[Dataset entries]
□ □ □ □ □

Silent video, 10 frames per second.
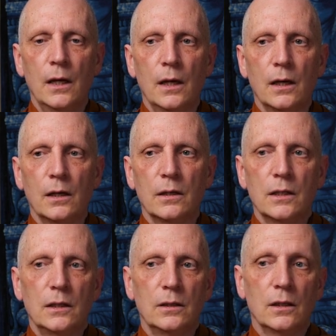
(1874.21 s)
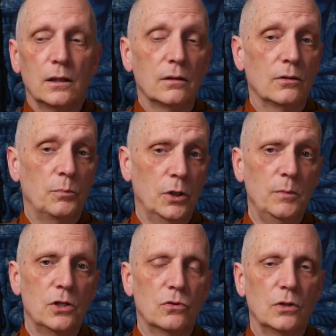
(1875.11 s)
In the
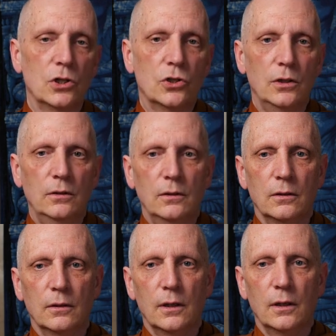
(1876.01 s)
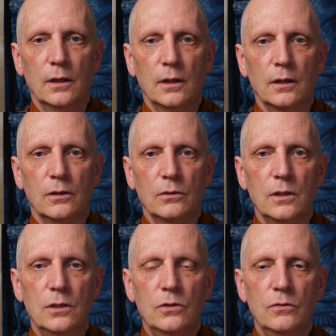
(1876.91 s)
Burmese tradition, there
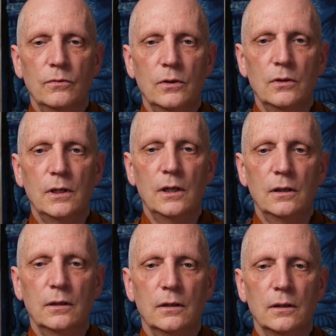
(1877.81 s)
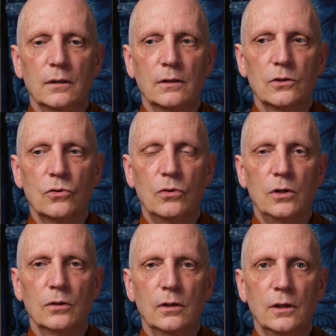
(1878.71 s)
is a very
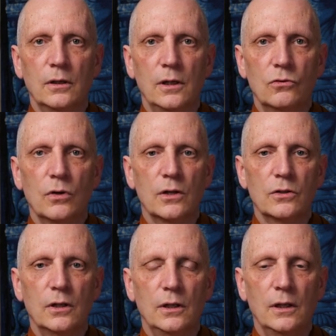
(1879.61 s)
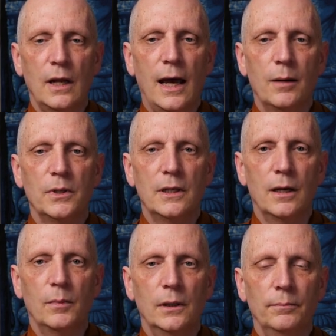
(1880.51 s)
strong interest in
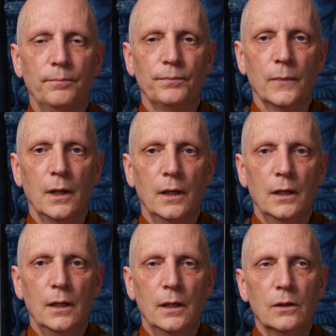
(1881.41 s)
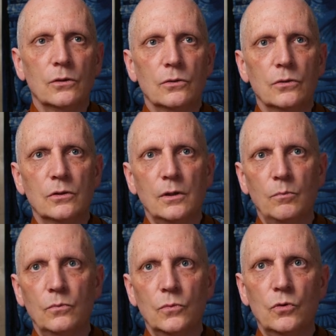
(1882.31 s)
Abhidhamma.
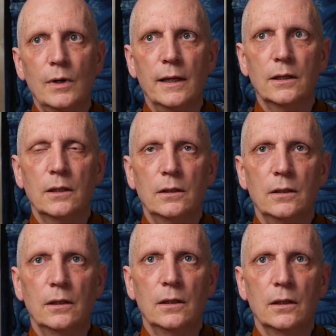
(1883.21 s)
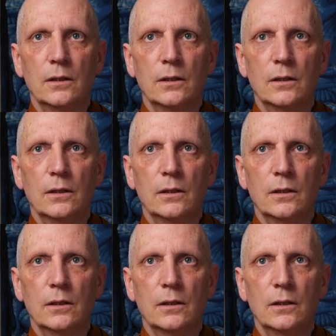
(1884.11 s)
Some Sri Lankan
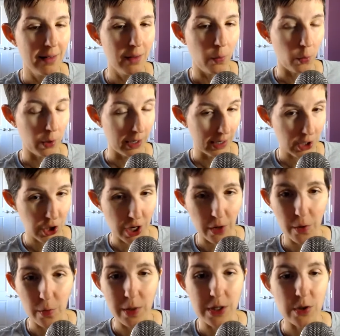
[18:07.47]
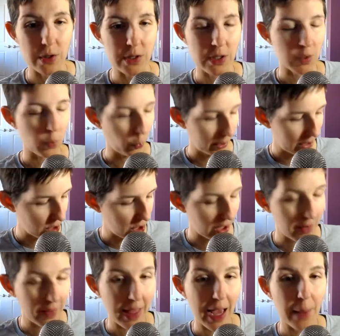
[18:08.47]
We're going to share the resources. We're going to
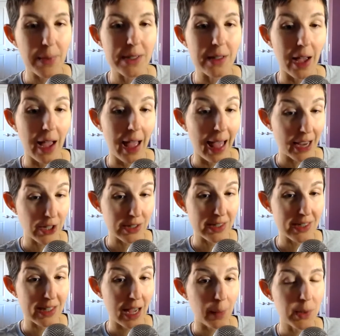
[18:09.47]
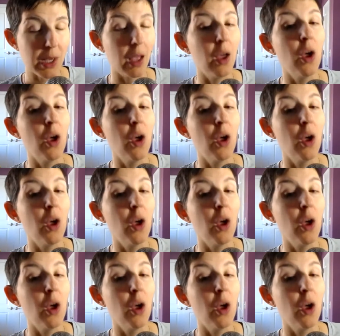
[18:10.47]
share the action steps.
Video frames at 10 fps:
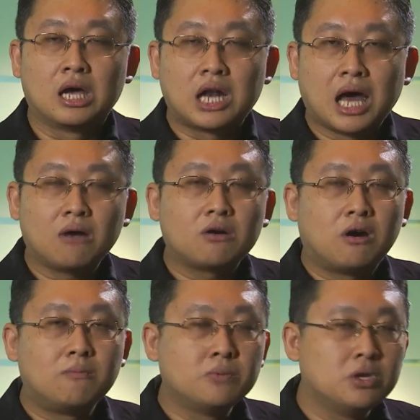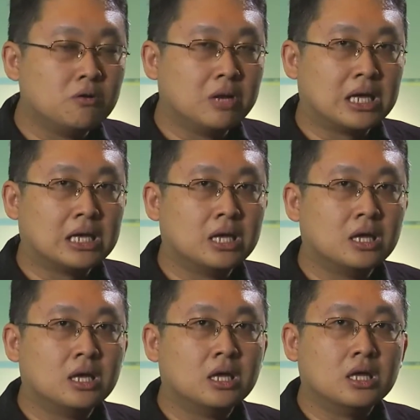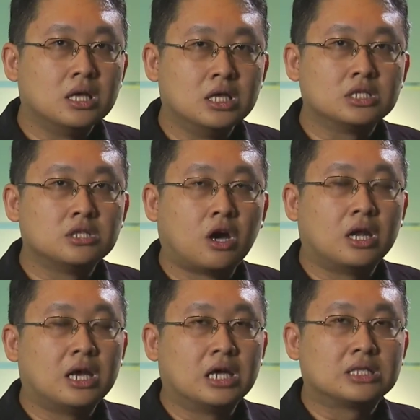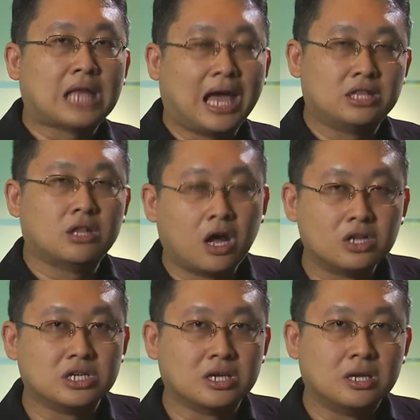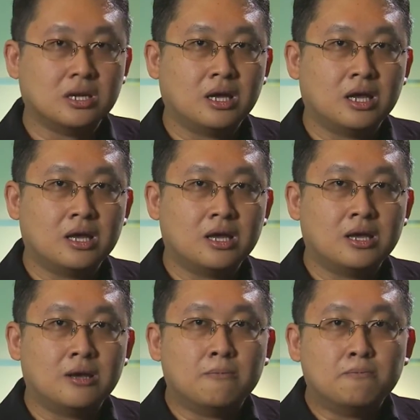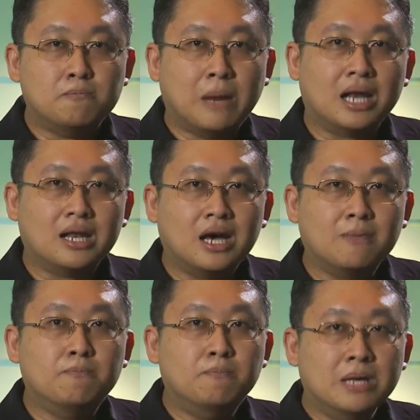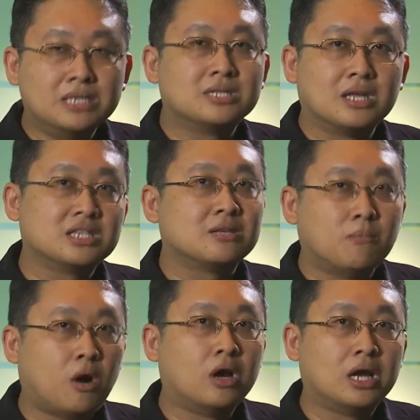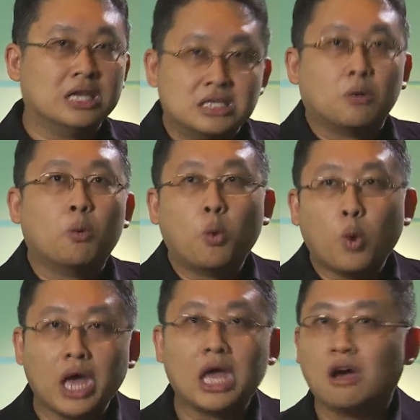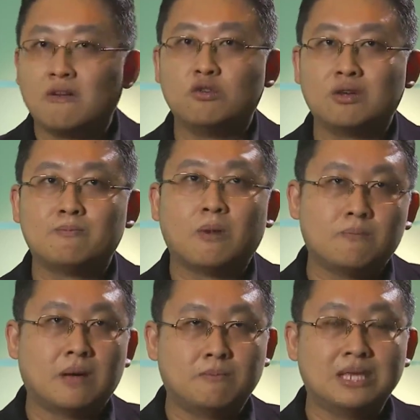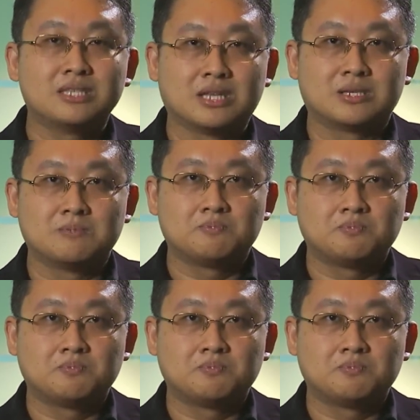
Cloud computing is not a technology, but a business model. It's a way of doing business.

□ □ □ □ □

The job is to copy all the records precisely while omitting any picture.

◆ **ANSWER TO THE EXERCISE**:
Silent video, 10 frames per second.
(1874.21 s)
(1875.11 s)
In the
(1876.01 s)
(1876.91 s)
Burmese tradition, there
(1877.81 s)
(1878.71 s)
is a very
(1879.61 s)
(1880.51 s)
strong interest in
(1881.41 s)
(1882.31 s)
Abhidhamma.
(1883.21 s)
(1884.11 s)
Some Sri Lankan
[18:07.47]
[18:08.47]
We're going to share the resources. We're going to
[18:09.47]
[18:10.47]
share the action steps.
Video frames at 10 fps:
Cloud computing is not a technology, but a business model. It's a way of doing business.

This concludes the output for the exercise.